LIXIN JIANG, THOMAS TRIPP & TAHIRA PROBST

SUPPOSE you are a lawyer and you are evaluating competing job offers, one from a law firm and another for a general counsel role in a tech company. Which one should you take?

This is a complicated question and one that professionals face all the time. If you are a marketer, you have to decide whether you would prefer to work for a marketing agency or in the marketing department of an organisation. If you are a programmer, you have to decide between jobs in the technology field and technological jobs in non-technical organisations – law firms, publishing companies, and universities and so on.

While anyone’s choice will be influenced by many factors, from work-life balance to salary considerations to company culture, our research suggested that one factor to consider carefully is the extent to which the role is crucial to the organisation’s mission. Roles that are “lynchpins” – a lawyer in a law firm, a marketer in a marketing agency, a programmer at a tech company – offer many benefits to the people who fill them. Over five studies, we set out to learn what an organisational lynchpin is and to understand the benefits and costs of occupying a lynchpin position.

A core lynchpin position is one that offers critical, irreplaceable resources – that is, without these resources, a company could not achieve its primary goals and mission. A law firm cannot provide legal services without lawyers, for example, but a tech company could continue to operate for a long time without a general counsel. For any given role, the more pervasive its activities are in the company and the more its impact would be felt if the role went unfilled, the more core that position is. It is important to note that anyone in any role can be a core employee – someone who possesses valuable and unique knowledge, skills and abilities.

However, even core employees may hold a peripheral position in an organisation. For example, a lawyer in a high-tech company (as opposed to a law firm) may be a great asset to the company, but because the job is not critical to the tech company’s mission, the lawyer is essentially peripheral. Conversely, not all employees who are in lynchpin positions become core employees. For example, in a law firm there are both partners (core) and associates (non-core). Both can reap the psychological benefits of being in a lynchpin position. Across three studies with more than 800 participants, we developed and validated a scale to assess four dimensions of a job’s “lychnpinness”.

They are:

  1. How critical the work produced in the position is to the company’s mission;
  2. Whether the work can be performed or substituted by another position;
  3. If nobody were to do this work, how immediately other work activities would cease;
  4. If nobody were to do this work, how many other work activities would cease (how pervasive the impact would be).

It is these four attributes – criticality, non-substitutability, pervasiveness and immediacy – that make an organisational lynchpin.

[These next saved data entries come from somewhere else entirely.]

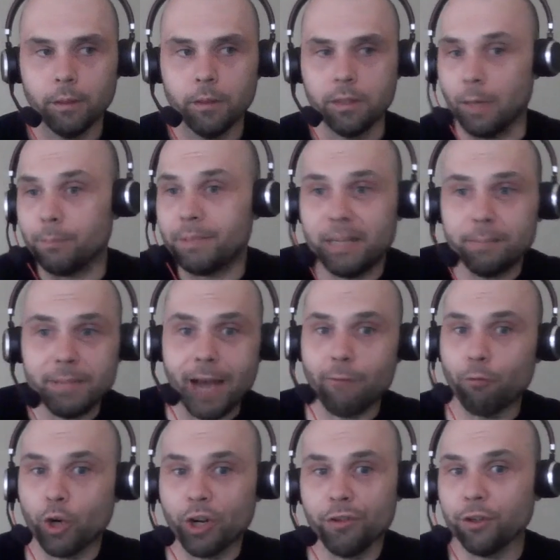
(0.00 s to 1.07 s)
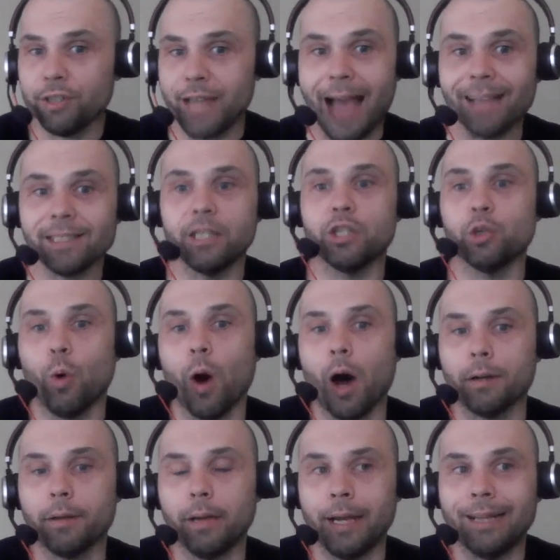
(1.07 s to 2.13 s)
Some teams have one on their taxi
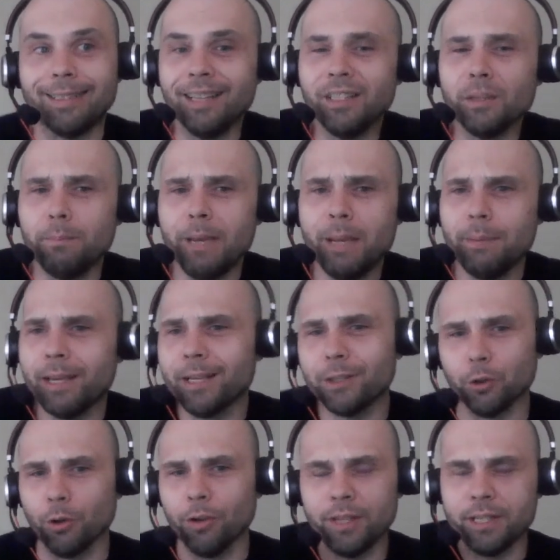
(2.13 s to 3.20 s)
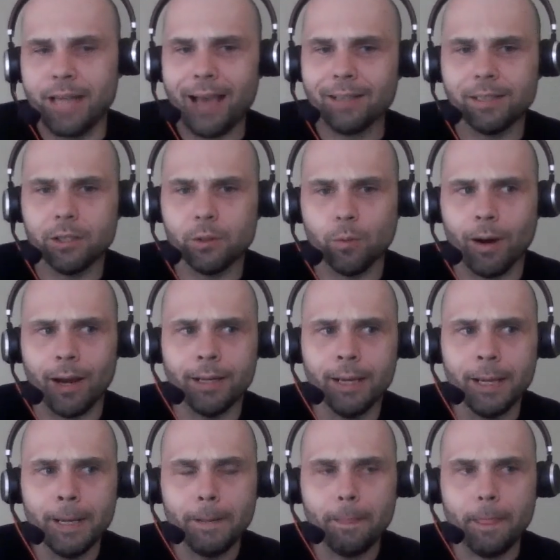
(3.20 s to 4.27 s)
squad. And it doesn't mean because they're on the taxi squad
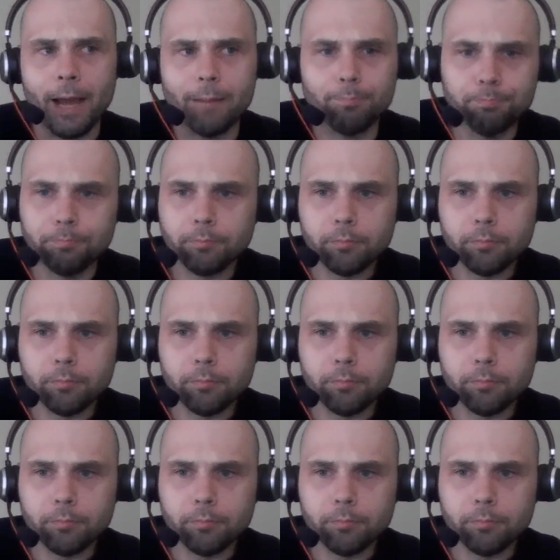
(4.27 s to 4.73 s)
that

However, one might ask whether a self-reported measure of lynchpin status is valid. After all, many of us like to think that what we are doing at work is critical and irreplaceable. We conducted an additional study to assess whether there was consensus among employees in different positions about which roles were the lynchpin ones. We asked 76 tenure-track faculty and 215 employees who held other positions within the same university to evaluate the lynchpin status of tenure-track faculty. We found a high consistency between the self-reported and other assessments. That is, employees holding other positions (as well as tenure-track faculty themselves) agreed that tenure-track faculty represent lynchpin positions within a university.

Advantages of being a lynchpin

Is being an organisational lynchpin all that it is cracked up to be? For instance, while being needed and important may enhance job security, it may not always be enjoyable if it results in long hours or frequent interruptions. We studied what benefits being an organisational lynchpin may produce. Surveying about 700 employees in many organisations, we found that criticality, non-substitutability, pervasiveness and immediacy predicted more meaningful work, more emotional organisation commitment and less job insecurity and burnout. When individuals enter the job market, they should consider whether the job is core or peripheral to their potential employer. Occupying a lynchpin position may offer greater opportunities to experience meaningful work, commitment to the organisation, and less job insecurity and burnout.

There are also implications here for intra-company career moves. If your company offers you a transfer to a more core position, it is worth considering. Although core positions often come with greater responsibility, employees should understand, counter to conventional wisdom, that such a position may be less likely to burn them out. Conversely, accepting a peripheral position may have unanticipated adverse consequences as a result of not being “in the thick of things”. Most companies want to keep their employees satisfied, especially employees who do important work in core positions.

But our research suggested that organisations may get a better return on their engagement efforts if they purposely targeted employees in peripheral positions. After all, employees in peripheral positions are less likely to see their work as meaningful, have lower levels of emotional attachment to the company and are more likely to feel job insecurity and report burnout. Therefore, they may have the most to benefit from organisational efforts to enhance employee well-being.